LA RAGIONE ORGOGLIOSA DELLA NOSTRA PRESENZA ELETTORALE

Quando il PCL si presenta alle elezioni con questo programma. Anzi, proprio in ragione di questo programma ci presentiamo alle elezioni. Da inguaribili leninisti non ci interessa avere un buon programma da tenere in tasca. Ci interessa un programma d'azione da portare alle masse, nei luoghi di lavoro, nei sindacati, in ogni movimento e lotta degli sfruttati.

La coscienza di massa è lontana dalla comprensione della necessità di questo programma? Lo sappiamo bene, lo constatiamo ogni giorno. Lo vediamo nelle urne. Ma è una ragione in più per cercare di elevare questa coscienza, non per nascondere questo programma.

Questo programma riscuote oggi pochi voti? Verissimo. Ma questo non dipende dal fatto che il PCL si presenta alle elezioni, dipende dall'arretramento della coscienza generale – di cui certo non portiamo responsabilità, anche se ne subiamo gli effetti – e naturalmente dall'esiguità ad oggi delle nostre forze. Di certo non è rinunciando a presentare un programma che potremmo accrescerle. In ogni caso non è rinunciando a presentare un programma rivoluzionario che potremmo accrescere la coscienza dei lavoratori.

Oggi siamo la sola organizzazione, tra quelle interessate a presentarsi al voto, ad avere come programma la rivoluzione sociale, cioè il governo dei lavoratori. Per questo ci presentiamo da soli. Per nessun'altra ragione che questa. È possibile, sicuramente auspicabile, che in futuro altre tendenze e organizzazioni possano far proprio questo programma, magari passando e provenendo da altri percorsi. In quel caso un blocco elettorale attorno al comune programma sarebbe un fatto altamente positivo, ed anzi sarebbe la premessa di un comune partito marxista rivoluzionario, che resta la questione strategica decisiva. Senza la quale, fuori dalla quale, si è destinati ogni volta a ricominciare da capo.

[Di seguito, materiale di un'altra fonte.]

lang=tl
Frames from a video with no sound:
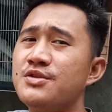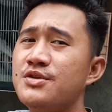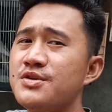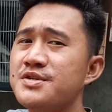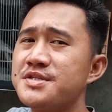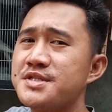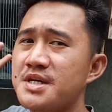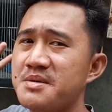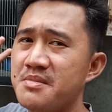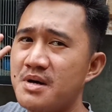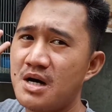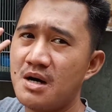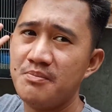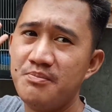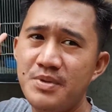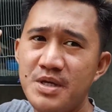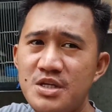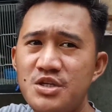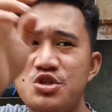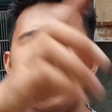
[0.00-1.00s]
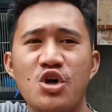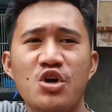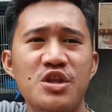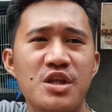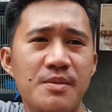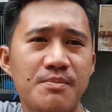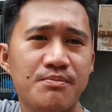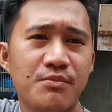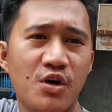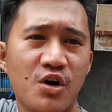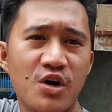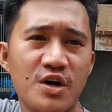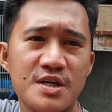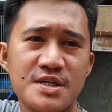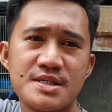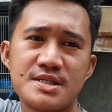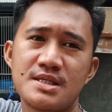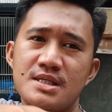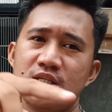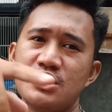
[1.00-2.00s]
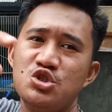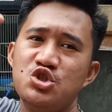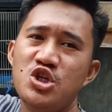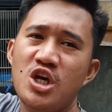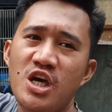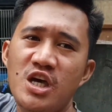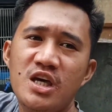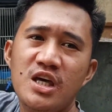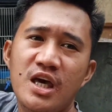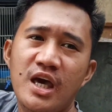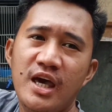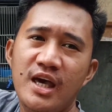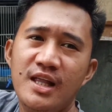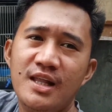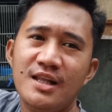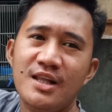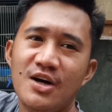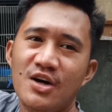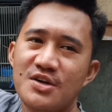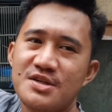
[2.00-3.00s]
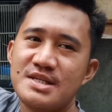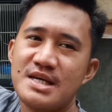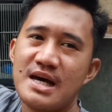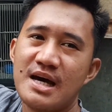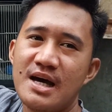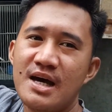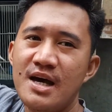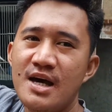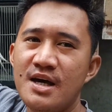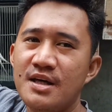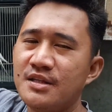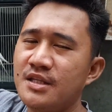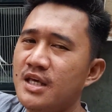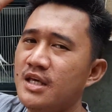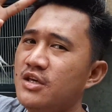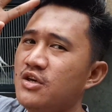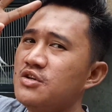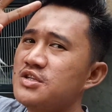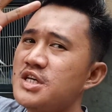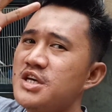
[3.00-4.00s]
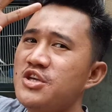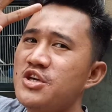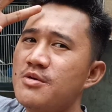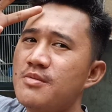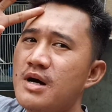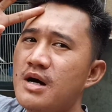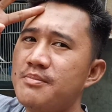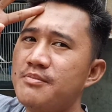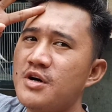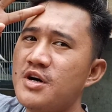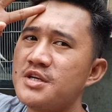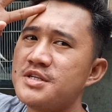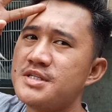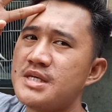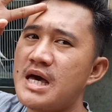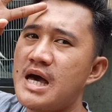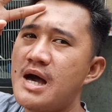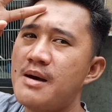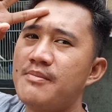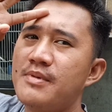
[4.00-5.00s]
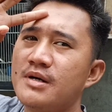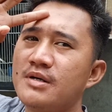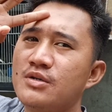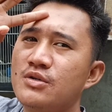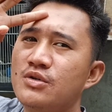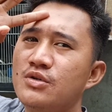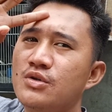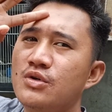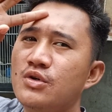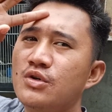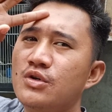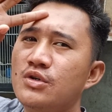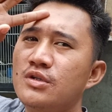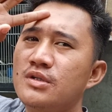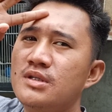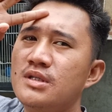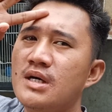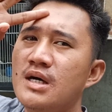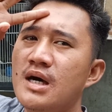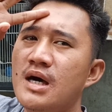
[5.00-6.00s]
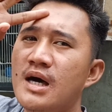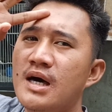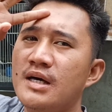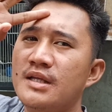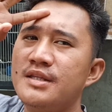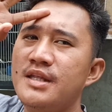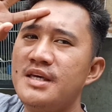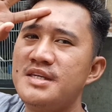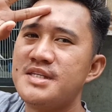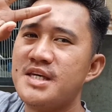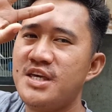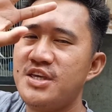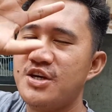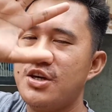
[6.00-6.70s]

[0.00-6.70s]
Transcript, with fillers: dun sa mga video ni boss JK Loza. Thank you sa inyo mga boss. Have a good day sa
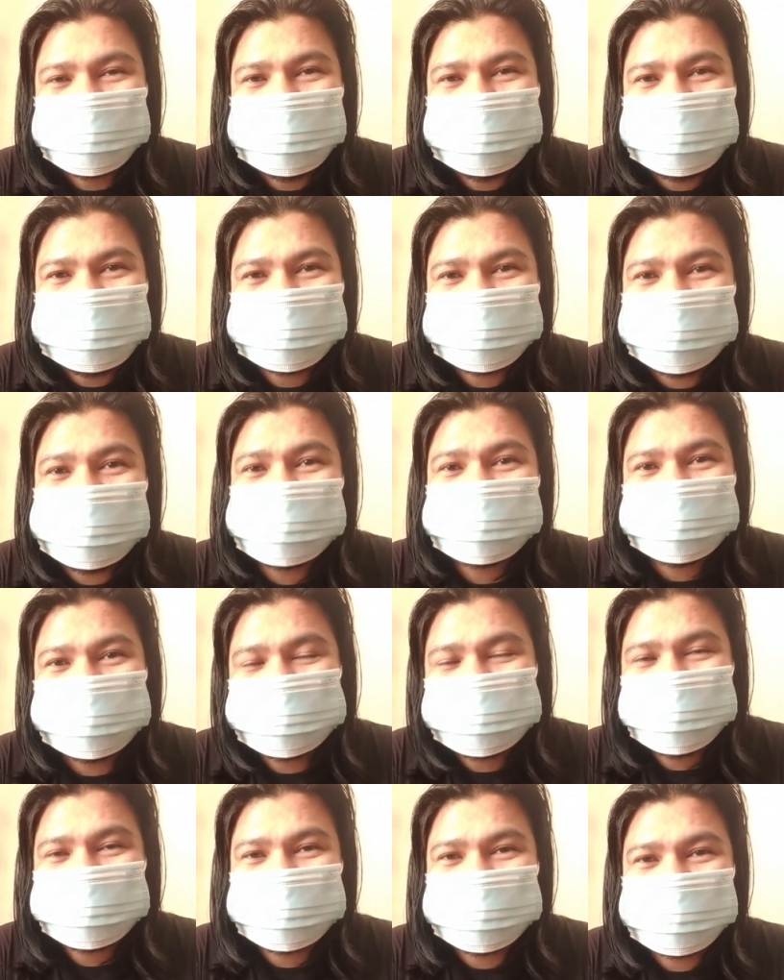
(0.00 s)
uh,
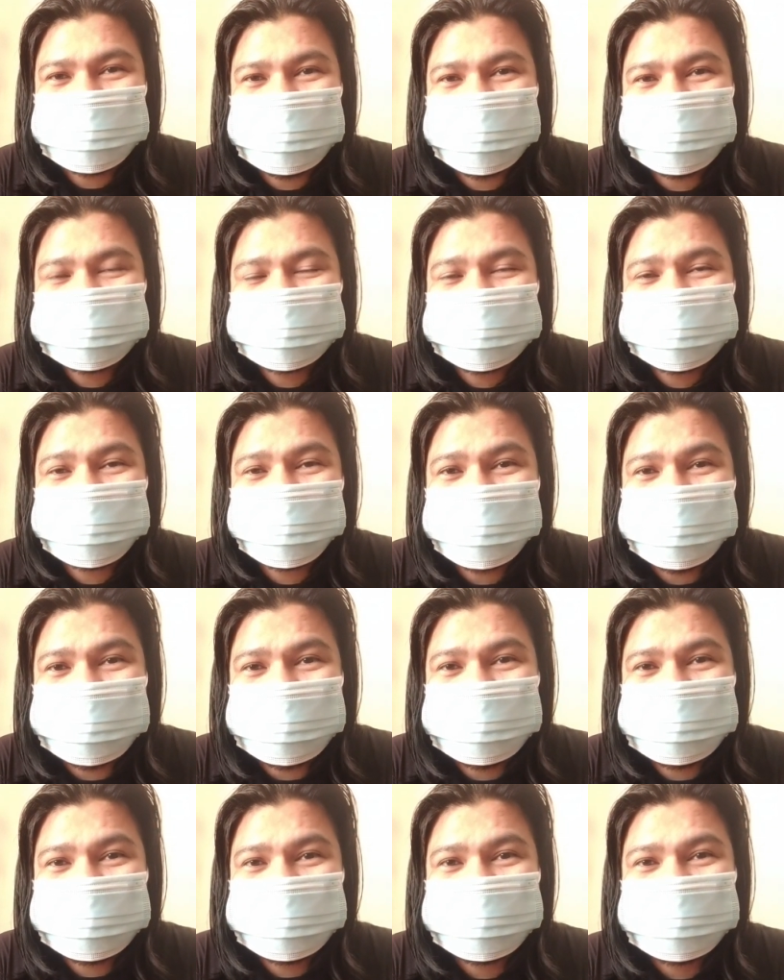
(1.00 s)
tono papunta doon
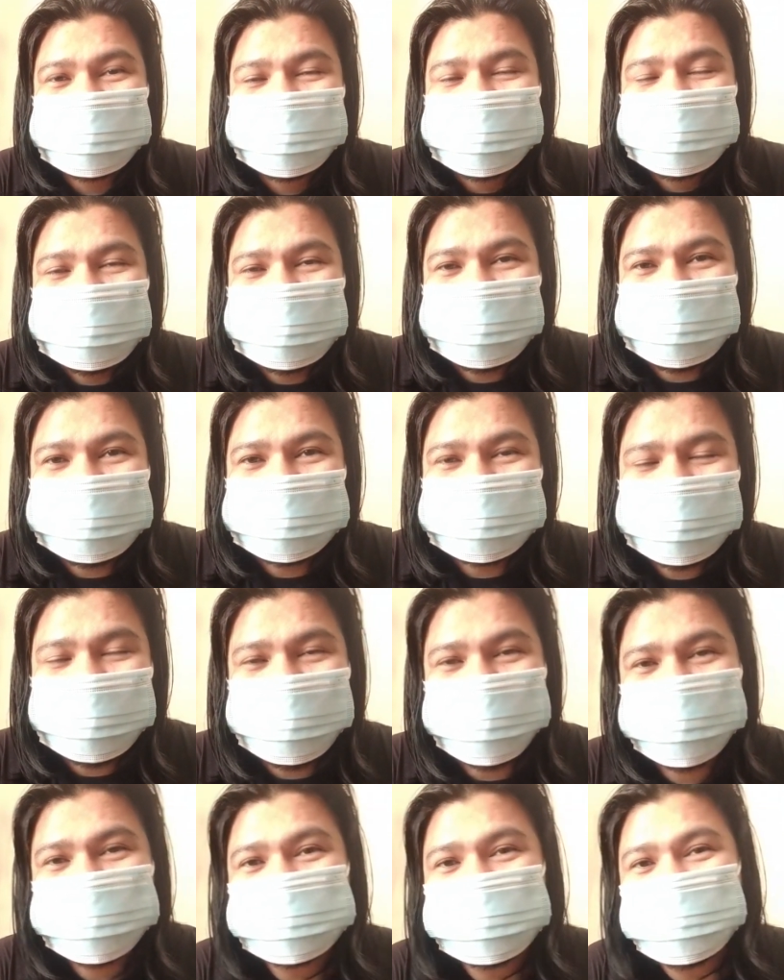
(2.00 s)
sa uh,
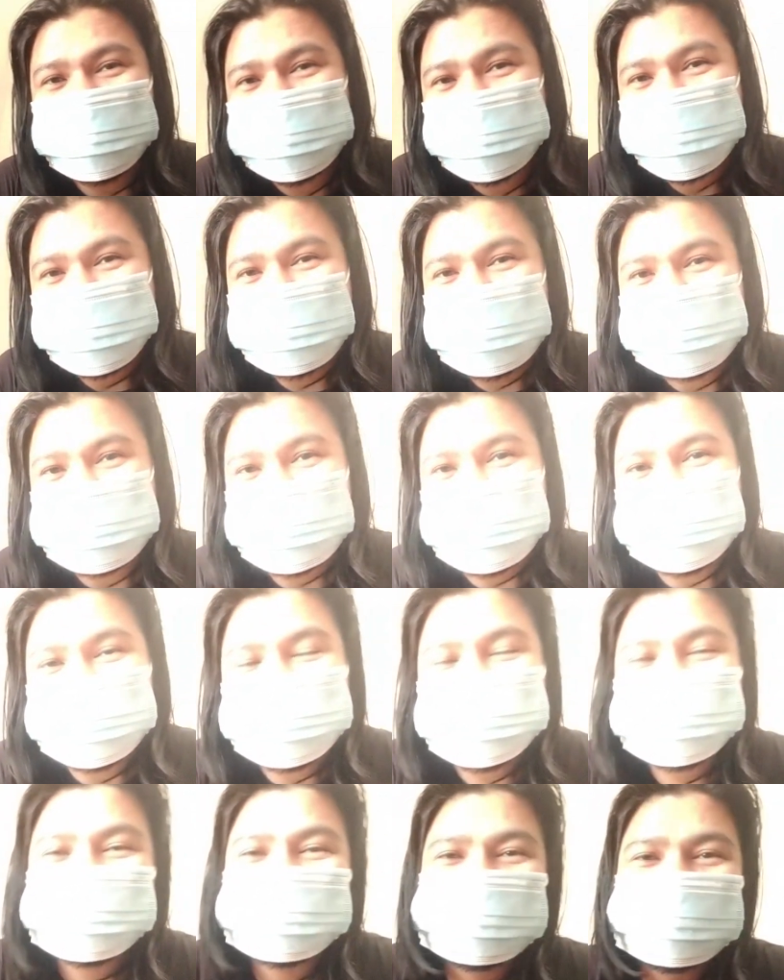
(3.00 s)
mga speakers natin.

Allora non vi interessa che vi sia una frammentazione di sigle e dunque una gran confusione a sinistra? Certo che ci interessa, anche perché ci danneggia. Danneggia la visibilità e riconoscibilità dell'unico programma comunista sommergendolo sotto una valanga di nomi e di sigle apparentemente similari, ma raccolte attorno a programmi riformisti, dunque utopici.
Forse sarebbe utile, non solo possibile, che le diverse organizzazioni (diversamente) riformiste si unissero elettoralmente per ridurre la confusione. Tanto più che non vi sono principi che le dividono. Di certo non si può chiedere di levare il disturbo a chi si batte per un governo dei lavoratori e intende presentare questo programma alla massa più larga, per farlo conoscere, per rafforzare anche per questa via la costruzione di un partito rivoluzionario.